The latest datasets from the 2016 Census released on 23 October show the accommodation and food services sector now accounts for 738,231 positions or 6.9 per cent of Australia’s total working population.

Of these positions, there were 80,723 chefs compared to 57,613 recorded in the 2011 Census, representing growth of more than 40 percent. The data also showed 23 percent growth in the number of baristas and bar attendants compared to 2011.

Restaurant & Catering Australia (R&CA) CEO Juliana Payne said that the sector’s employment figures were commensurate with the growth of the hospitality industry as a whole, accounting for new businesses entering the market and existing businesses expanding their operations.

“Today’s 2016 Census employment data is yet more proof of the enormous growth the hospitality sector has experienced over the last several years, with chefs being one of the largest growth occupations across the entire Australian workforce.

“What’s more is that the hospitality sector’s employment growth is showing no signs of slowing down.
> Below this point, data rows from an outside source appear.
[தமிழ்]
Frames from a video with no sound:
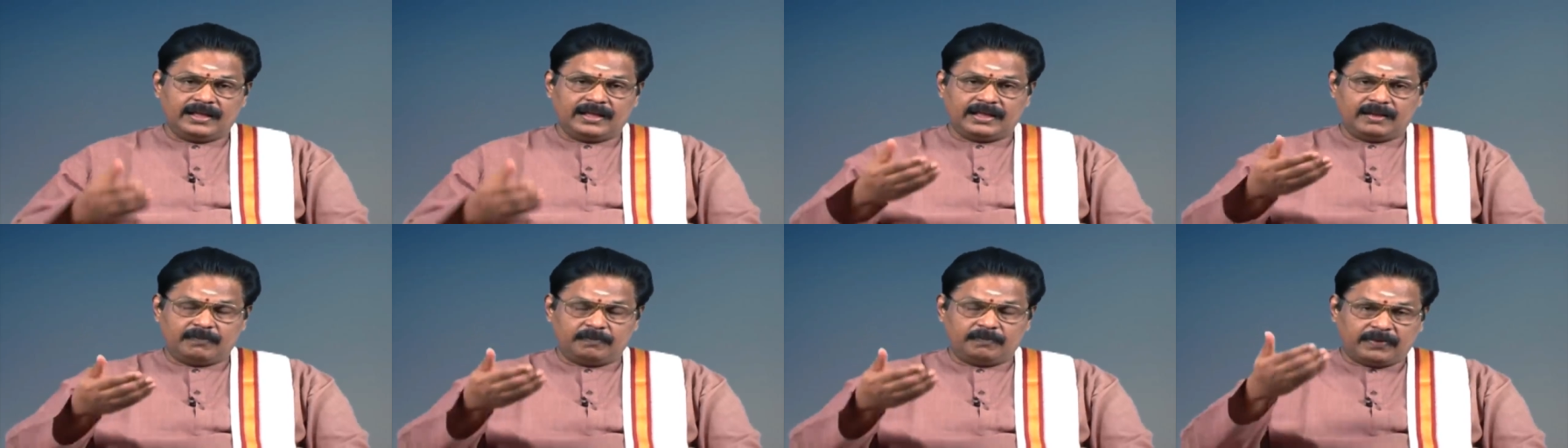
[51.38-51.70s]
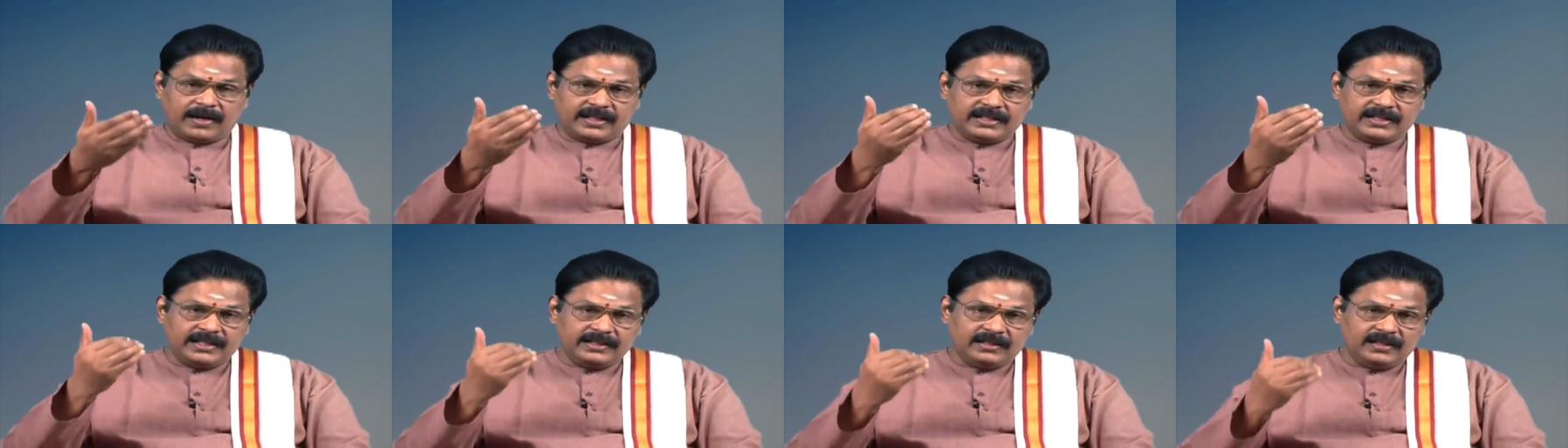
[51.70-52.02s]
இதை
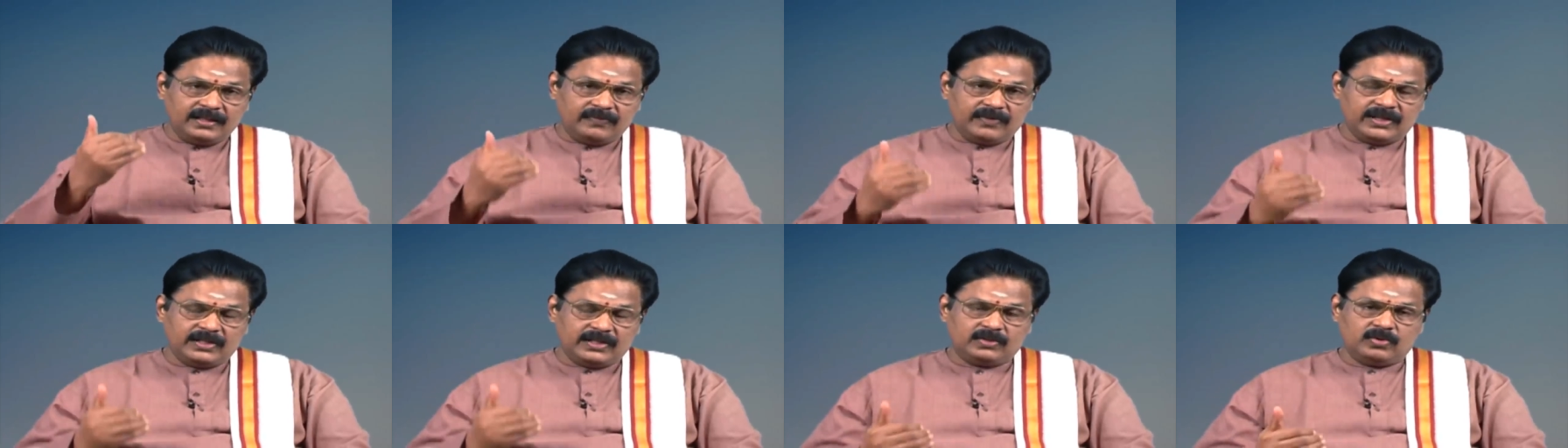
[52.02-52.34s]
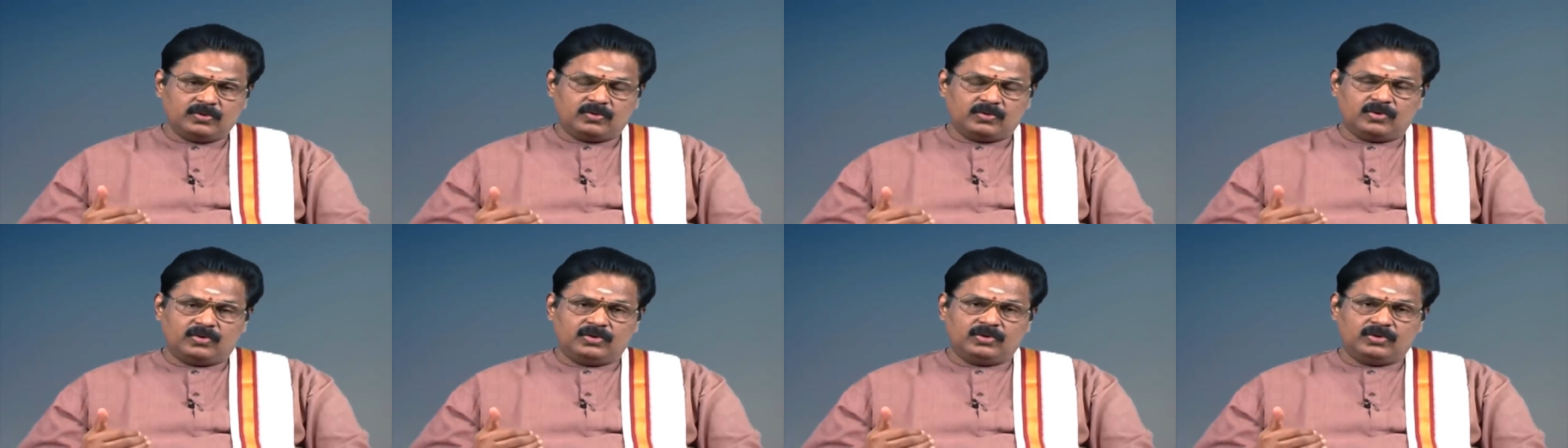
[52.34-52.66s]
பதிந்து
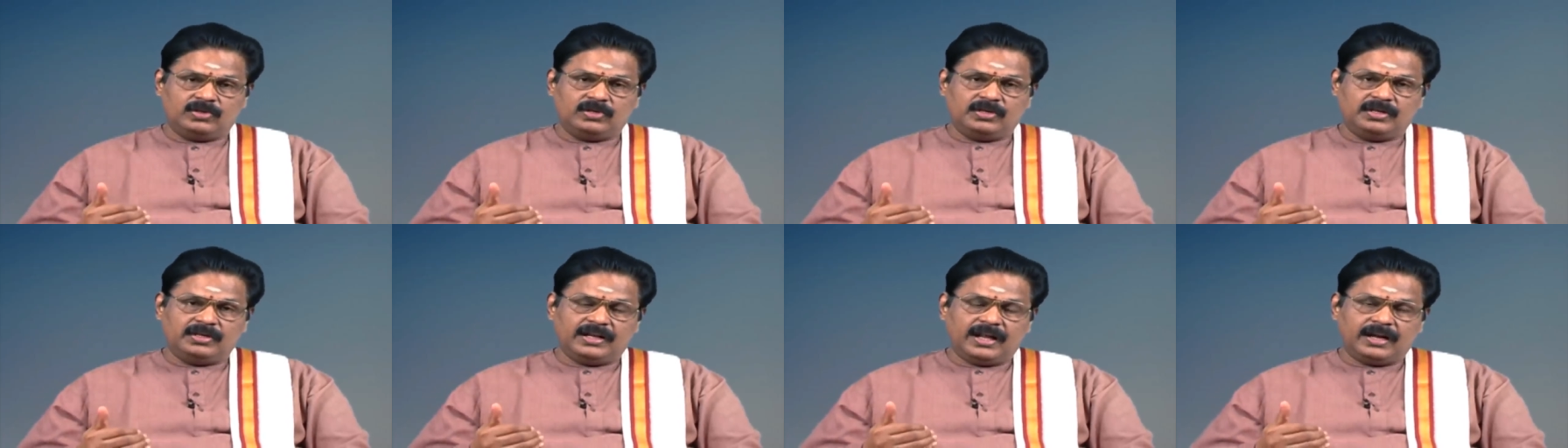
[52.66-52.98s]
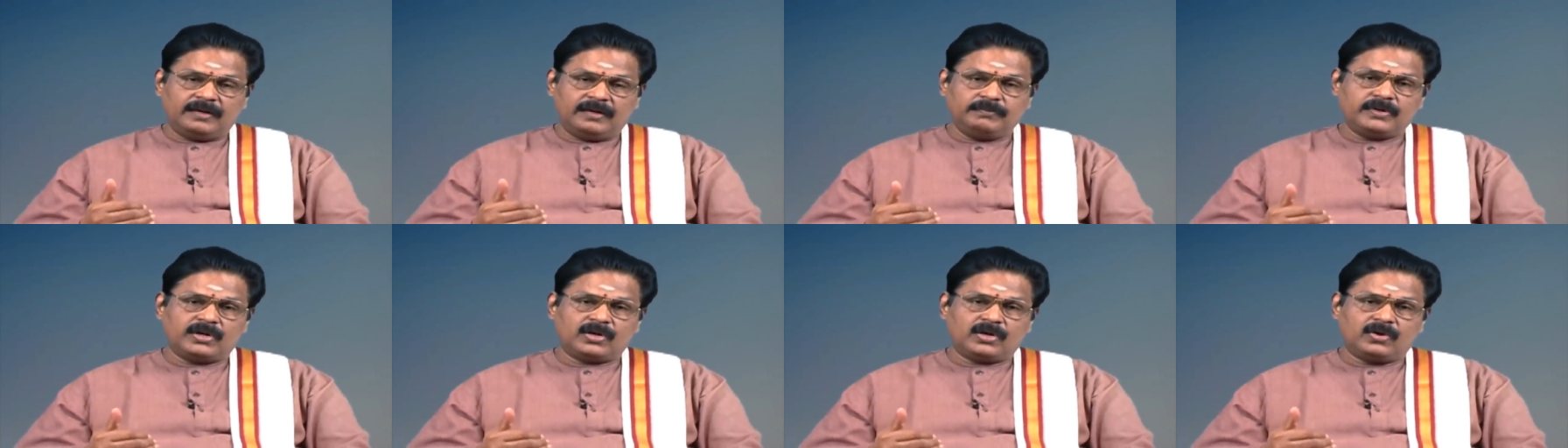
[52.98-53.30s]
வைத்து கொண்டு
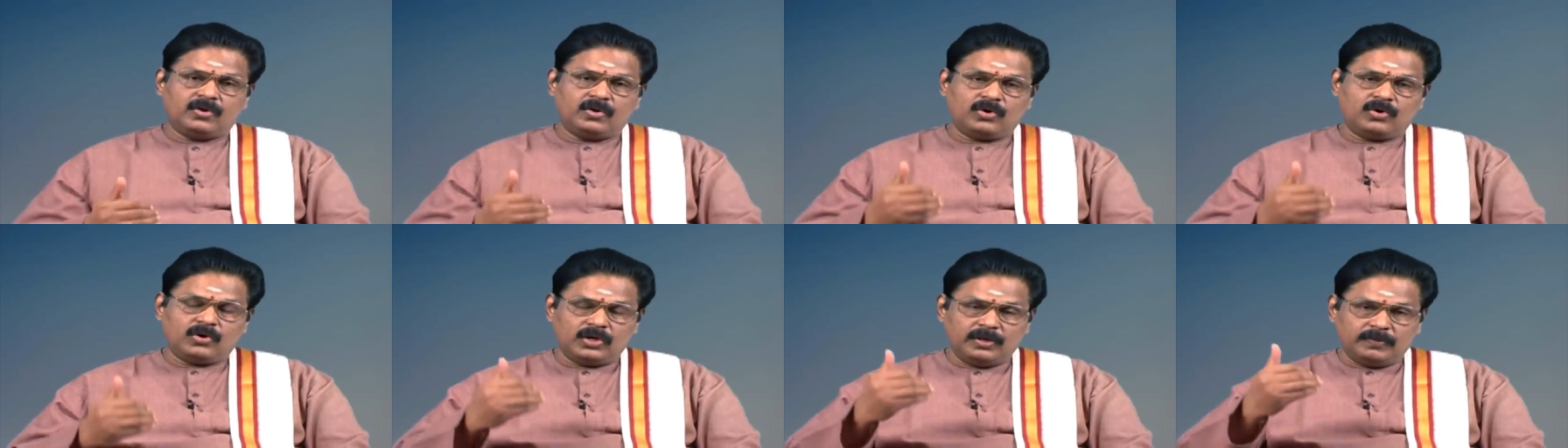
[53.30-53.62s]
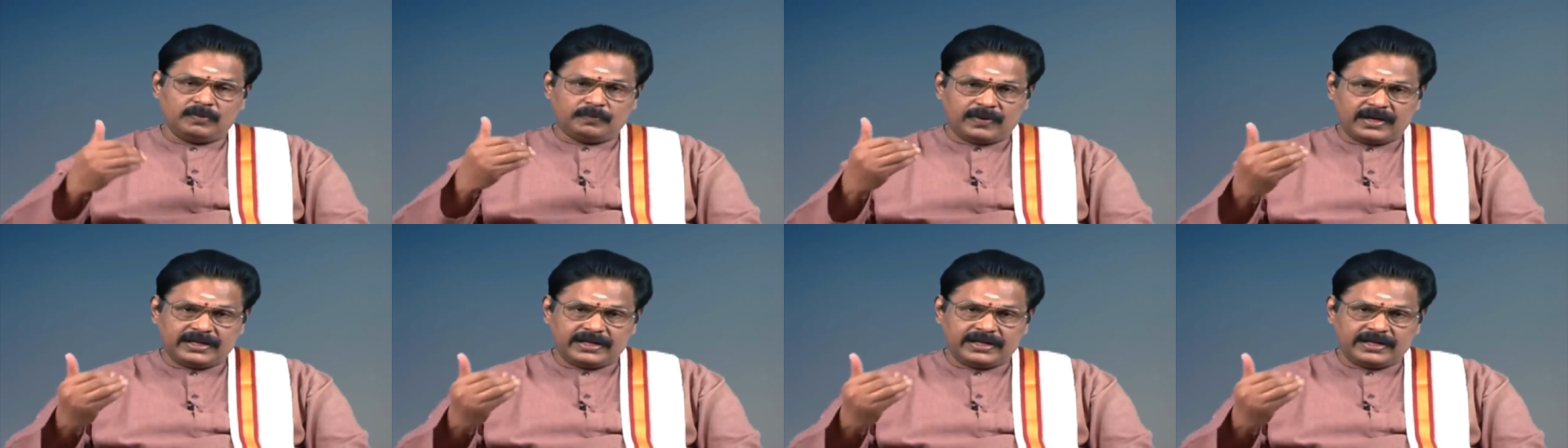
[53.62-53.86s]
நண்பர்களோடு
We know that the café, restaurant and takeaway food sector alone is expected to generate 84,100 new jobs by May 2022.”

Payne also commented on the need to ensure that the hospitality sector’s employment growth was accompanied by appropriate policy settings at all levels of government.

“What we’ve consistently seen across the industry is that hospitality employers are desperately seeking both skilled and unskilled workers to fill the labour gaps they need to operate their businesses effectively,” says Payne.

“Crucially, the Australian labour force simply can’t keep up with the growth in key hospitality sector occupations so there’s an imperative for governments at all levels to put in place the right policy settings to compensate for this.

“Without appropriate policy settings in place, the hospitality sector may very well fall victim to its own success.”